The wild forest regenerated after great destruction.  The process took years for the seeds of new trees to sprout and grow; the process is ongoing, never quite complete.  But the Adirondack forest regenerated thanks in large part to careful forest management guided by the “forever wild” law that prevented clearing the destruction, but, instead, allowed the new growth to emerge from the blowdown.

I have enough faith in our nation to believe that America will regenerate after this moment of terrible chaos and destruction.  But regeneration will require careful management of the seeds of our democracy — the ability to speak and act with freedom, a more thoughtful and considered exercise of restraint to allow argumentation without anger, and a willingness on the part of government to be a robust steward of the necessary elements of regeneration including the protection of voting rights, respect for the Constitutionally mandated processes of governance, restraint on those who would exercise authoritarian control, rejection of the tyranny of special interests.

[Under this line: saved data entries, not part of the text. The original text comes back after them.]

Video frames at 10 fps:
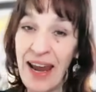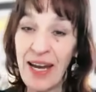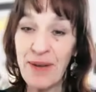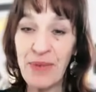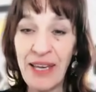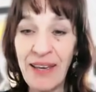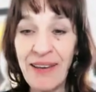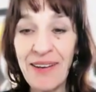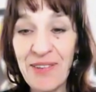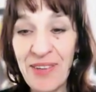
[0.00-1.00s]
enemy,
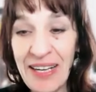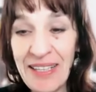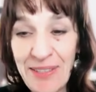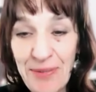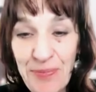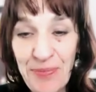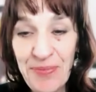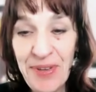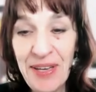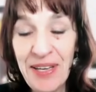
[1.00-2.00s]
right?
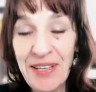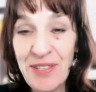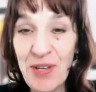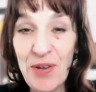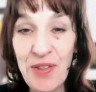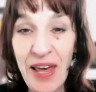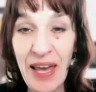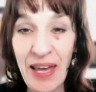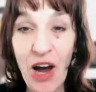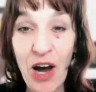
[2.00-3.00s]
So
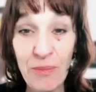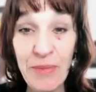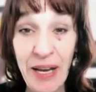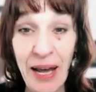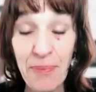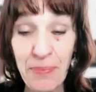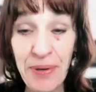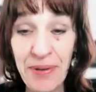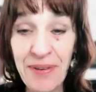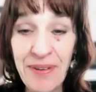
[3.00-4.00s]
they armored up.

The men who signed the Declaration of Independence were not radicals hurling bombs from the streets; they were landowners and publishers and gentry; all white men including slaveowners; deeply flawed men whose interests were as much economic as philosophical.  We can point out their endless failings, but one thing is clear:  their courageous actions in that hot July summer of 1776 spawned a revolution in favor of democracy and freedom that continues to this day.

The stewardship of 1776 continued across generations as Americans in each era rose to the challenges that threatened this nation’s future.  The wars fought against foreign assailants were terrible, but the worst war of all was the Civil War, a gash in American history that never really healed.  America’s recent traumas reveal that the Civil War continued in many ways, not only persistently limiting the freedom and justice due to Black Americans, but debilitating the ability of all citizens to live in peace.

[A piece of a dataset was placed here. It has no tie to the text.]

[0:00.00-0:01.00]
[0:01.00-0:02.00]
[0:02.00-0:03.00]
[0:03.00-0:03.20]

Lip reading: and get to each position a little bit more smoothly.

We the People — today’s generation of American citizens — we are the current stewards of the movement that began on July 4, 1776.  We owe it to our history and to the future to work harder to ensure the ability of our democracy to regenerate itself after this era of so much destruction.  We can start by exercising the most fundamental obligation of citizenship — to vote in every single election.  Elections matter, as we now know from the results of a Supreme Court filled with justices appointed by a president elected by a minority of citizens.  Had the millions of people who failed to vote in 2016 done so, the results we experience today might have been far different.  A commentator recently wrote, and I agree — the greatest danger to our democracy is not the demagogue or rightwingers, but rather, the apathy of the majority who fail to vote.

Critical elections will occur this fall.  This is the moment to make sure that the seeds of American regeneration are well planted in every state, ever district, every single election.  Vote as if our country depends on YOU — because it does!